**Listed entries**:

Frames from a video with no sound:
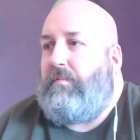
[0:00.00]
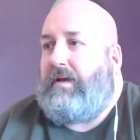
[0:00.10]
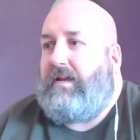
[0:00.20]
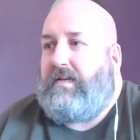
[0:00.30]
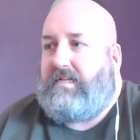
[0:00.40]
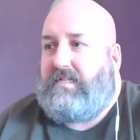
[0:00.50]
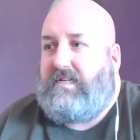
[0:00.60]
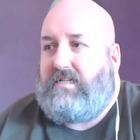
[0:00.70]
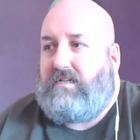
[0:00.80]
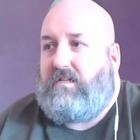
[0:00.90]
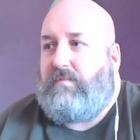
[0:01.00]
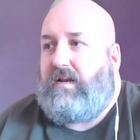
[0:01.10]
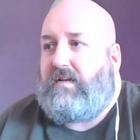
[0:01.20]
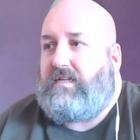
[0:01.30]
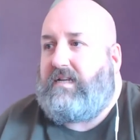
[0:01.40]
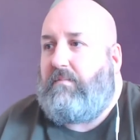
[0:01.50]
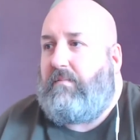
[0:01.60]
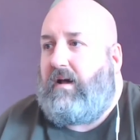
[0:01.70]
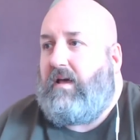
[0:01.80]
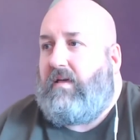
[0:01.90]
the beginning of the season to the middle of
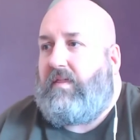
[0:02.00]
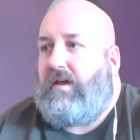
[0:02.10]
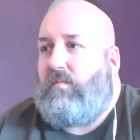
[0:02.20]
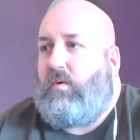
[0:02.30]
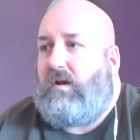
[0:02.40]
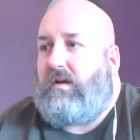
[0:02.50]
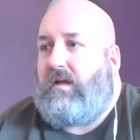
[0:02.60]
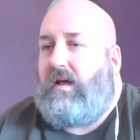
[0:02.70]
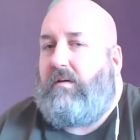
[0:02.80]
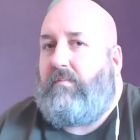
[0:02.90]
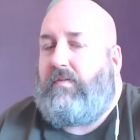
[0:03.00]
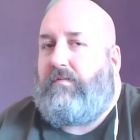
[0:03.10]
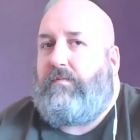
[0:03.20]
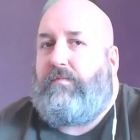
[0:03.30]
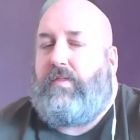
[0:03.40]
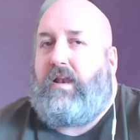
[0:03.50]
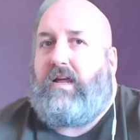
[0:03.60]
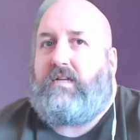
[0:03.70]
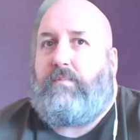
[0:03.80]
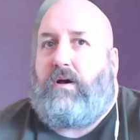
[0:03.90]
December, they had won the
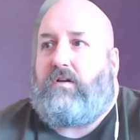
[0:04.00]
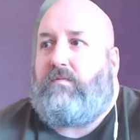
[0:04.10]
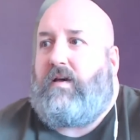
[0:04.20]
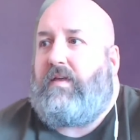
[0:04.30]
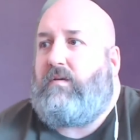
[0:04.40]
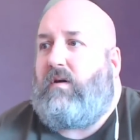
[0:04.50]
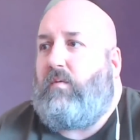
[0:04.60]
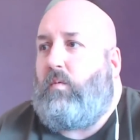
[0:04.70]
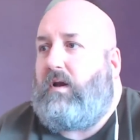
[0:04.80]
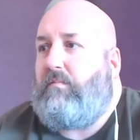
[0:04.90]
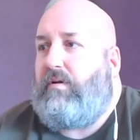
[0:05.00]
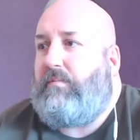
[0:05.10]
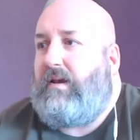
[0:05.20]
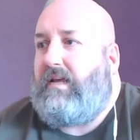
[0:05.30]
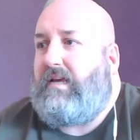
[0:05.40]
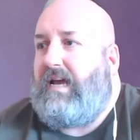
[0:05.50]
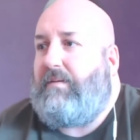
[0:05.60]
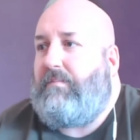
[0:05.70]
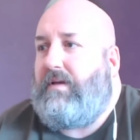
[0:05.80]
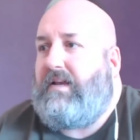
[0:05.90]
latter part of that. They'd won 1 Premier League
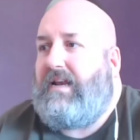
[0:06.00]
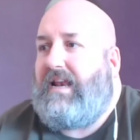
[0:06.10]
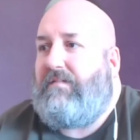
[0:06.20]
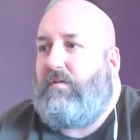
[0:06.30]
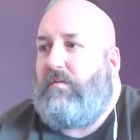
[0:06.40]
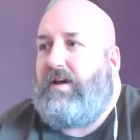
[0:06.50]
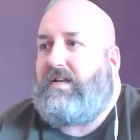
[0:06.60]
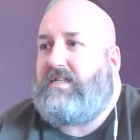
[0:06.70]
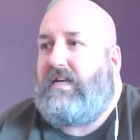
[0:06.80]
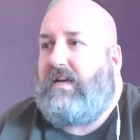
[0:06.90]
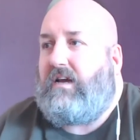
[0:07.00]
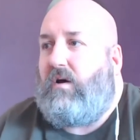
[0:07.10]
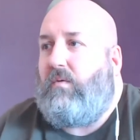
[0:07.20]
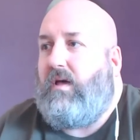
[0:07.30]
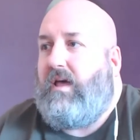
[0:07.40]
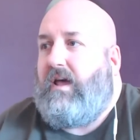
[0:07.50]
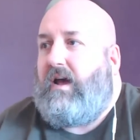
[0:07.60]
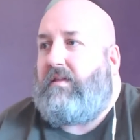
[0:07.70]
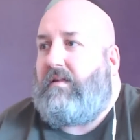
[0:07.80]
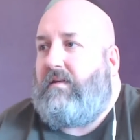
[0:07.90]
game in 11 with Hennessy in goal,
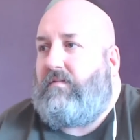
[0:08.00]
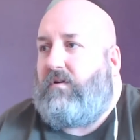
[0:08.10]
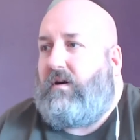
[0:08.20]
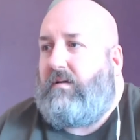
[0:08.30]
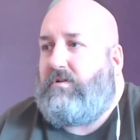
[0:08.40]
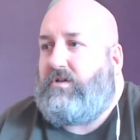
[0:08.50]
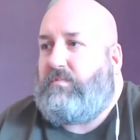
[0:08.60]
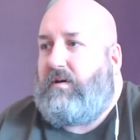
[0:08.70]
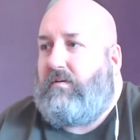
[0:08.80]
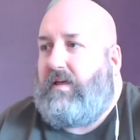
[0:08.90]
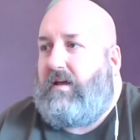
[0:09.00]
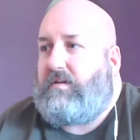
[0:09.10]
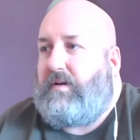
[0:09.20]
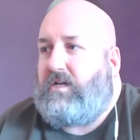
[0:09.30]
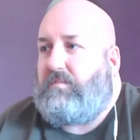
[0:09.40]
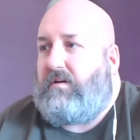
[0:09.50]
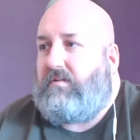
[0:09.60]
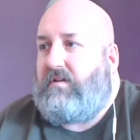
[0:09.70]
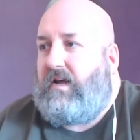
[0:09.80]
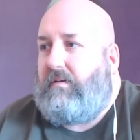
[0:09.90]
and now they've got. How would you spell that Spanish
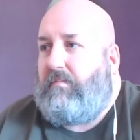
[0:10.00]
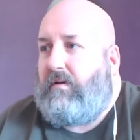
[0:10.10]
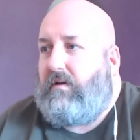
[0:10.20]
bloke's name?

**Description of the task**: When you write out the material again, keep every word exact and omit the pictures.

**Completed exercise**:
Frames from a video with no sound:
[0:00.00]
[0:00.10]
[0:00.20]
[0:00.30]
[0:00.40]
[0:00.50]
[0:00.60]
[0:00.70]
[0:00.80]
[0:00.90]
[0:01.00]
[0:01.10]
[0:01.20]
[0:01.30]
[0:01.40]
[0:01.50]
[0:01.60]
[0:01.70]
[0:01.80]
[0:01.90]
the beginning of the season to the middle of
[0:02.00]
[0:02.10]
[0:02.20]
[0:02.30]
[0:02.40]
[0:02.50]
[0:02.60]
[0:02.70]
[0:02.80]
[0:02.90]
[0:03.00]
[0:03.10]
[0:03.20]
[0:03.30]
[0:03.40]
[0:03.50]
[0:03.60]
[0:03.70]
[0:03.80]
[0:03.90]
December, they had won the
[0:04.00]
[0:04.10]
[0:04.20]
[0:04.30]
[0:04.40]
[0:04.50]
[0:04.60]
[0:04.70]
[0:04.80]
[0:04.90]
[0:05.00]
[0:05.10]
[0:05.20]
[0:05.30]
[0:05.40]
[0:05.50]
[0:05.60]
[0:05.70]
[0:05.80]
[0:05.90]
latter part of that. They'd won 1 Premier League
[0:06.00]
[0:06.10]
[0:06.20]
[0:06.30]
[0:06.40]
[0:06.50]
[0:06.60]
[0:06.70]
[0:06.80]
[0:06.90]
[0:07.00]
[0:07.10]
[0:07.20]
[0:07.30]
[0:07.40]
[0:07.50]
[0:07.60]
[0:07.70]
[0:07.80]
[0:07.90]
game in 11 with Hennessy in goal,
[0:08.00]
[0:08.10]
[0:08.20]
[0:08.30]
[0:08.40]
[0:08.50]
[0:08.60]
[0:08.70]
[0:08.80]
[0:08.90]
[0:09.00]
[0:09.10]
[0:09.20]
[0:09.30]
[0:09.40]
[0:09.50]
[0:09.60]
[0:09.70]
[0:09.80]
[0:09.90]
and now they've got. How would you spell that Spanish
[0:10.00]
[0:10.10]
[0:10.20]
bloke's name?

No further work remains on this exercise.